> Work order:
Restate, in full and unchanged, the entries that follow, but not their pictures.
*** Material provided Section Begins ***
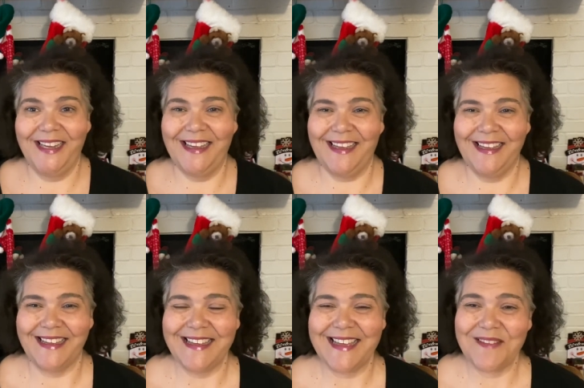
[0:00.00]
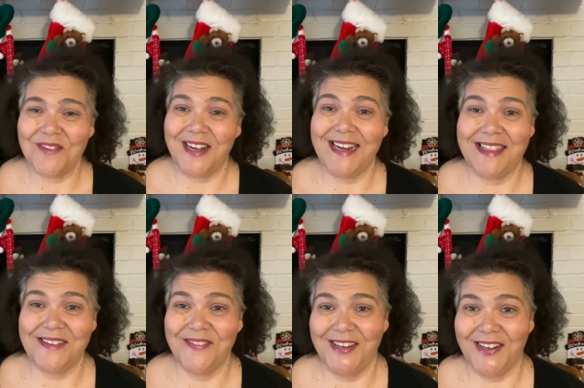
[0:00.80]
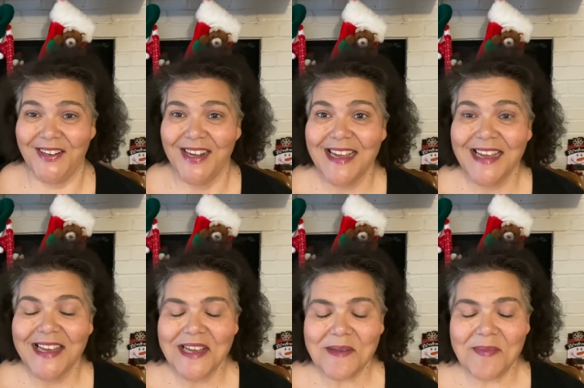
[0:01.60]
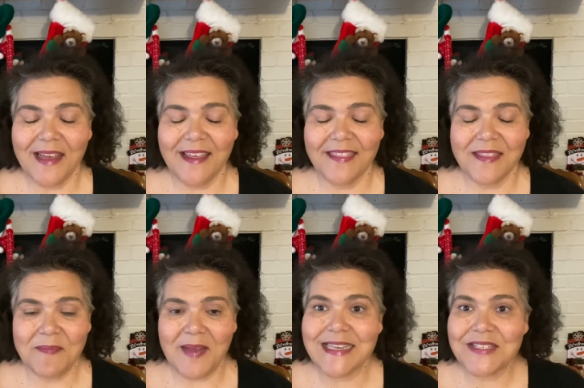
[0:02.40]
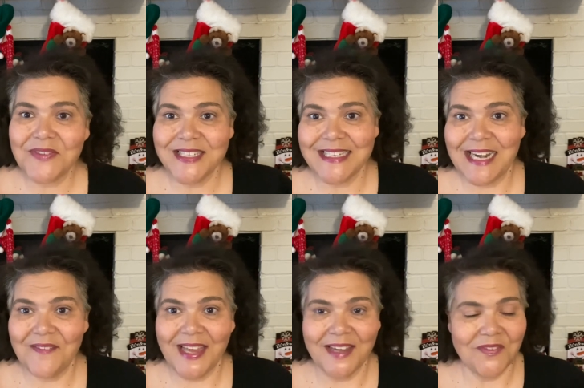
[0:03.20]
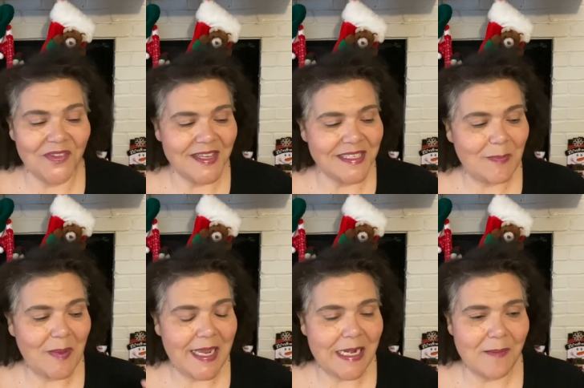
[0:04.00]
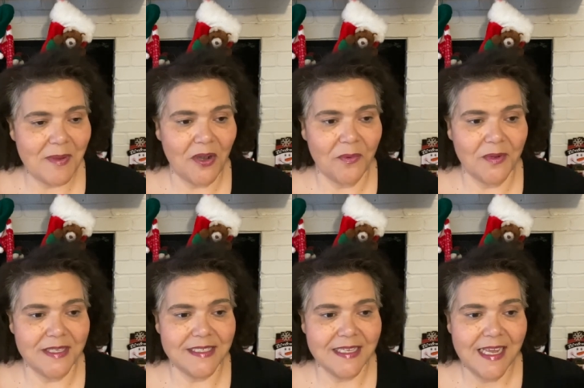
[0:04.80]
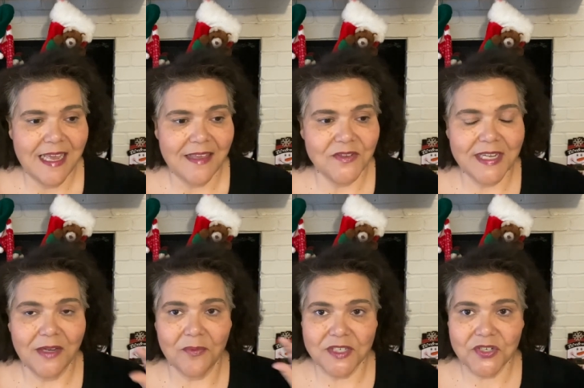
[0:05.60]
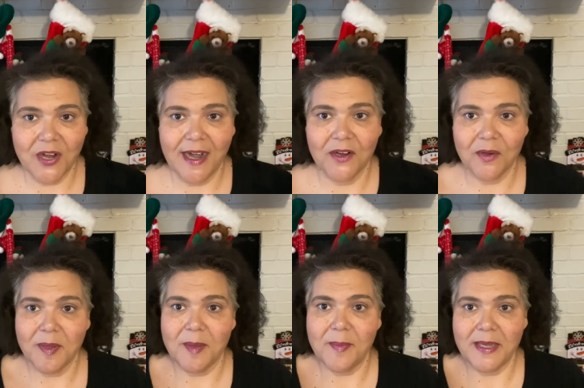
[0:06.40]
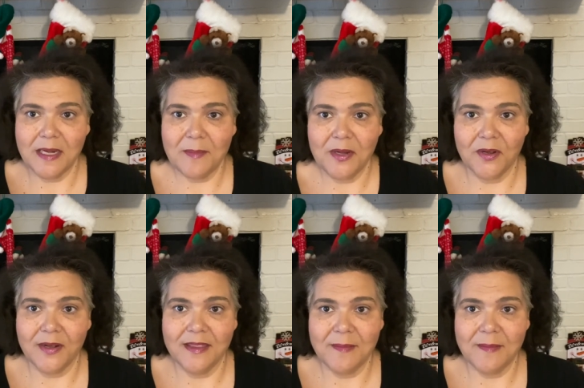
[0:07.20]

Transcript: and we're eating them here. But the best ones that I made were these peanut butter ones. You take a Ritz cracker, put peanut butter in the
*** Material provided Section Ends ***
> Output of the task:
[0:00.00]
[0:00.80]
[0:01.60]
[0:02.40]
[0:03.20]
[0:04.00]
[0:04.80]
[0:05.60]
[0:06.40]
[0:07.20]

Transcript: and we're eating them here. But the best ones that I made were these peanut butter ones. You take a Ritz cracker, put peanut butter in the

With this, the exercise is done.